Content starts

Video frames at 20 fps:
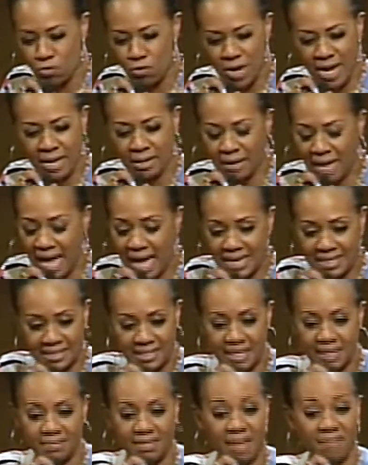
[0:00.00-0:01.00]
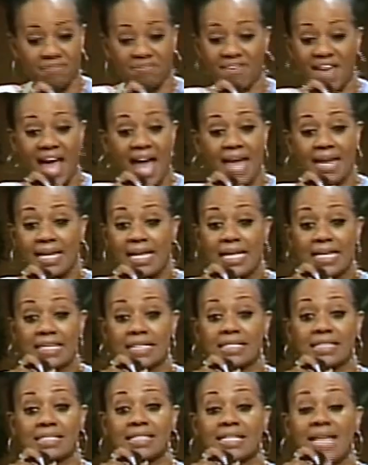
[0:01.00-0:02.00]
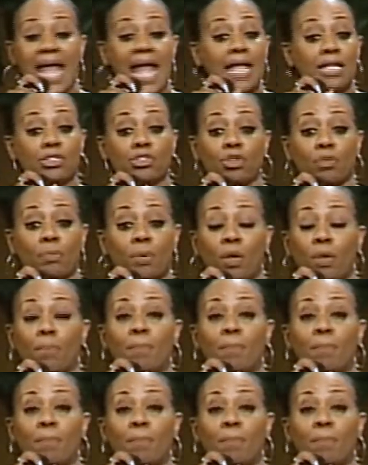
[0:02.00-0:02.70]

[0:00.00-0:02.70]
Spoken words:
realizing that that is tangible,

Content ends

* **Directions for this task**: Would you write out all of the records exactly, omitting the pictures?

* **Solution**:
Video frames at 20 fps:
[0:00.00-0:01.00]
[0:01.00-0:02.00]
[0:02.00-0:02.70]

[0:00.00-0:02.70]
Spoken words:
realizing that that is tangible,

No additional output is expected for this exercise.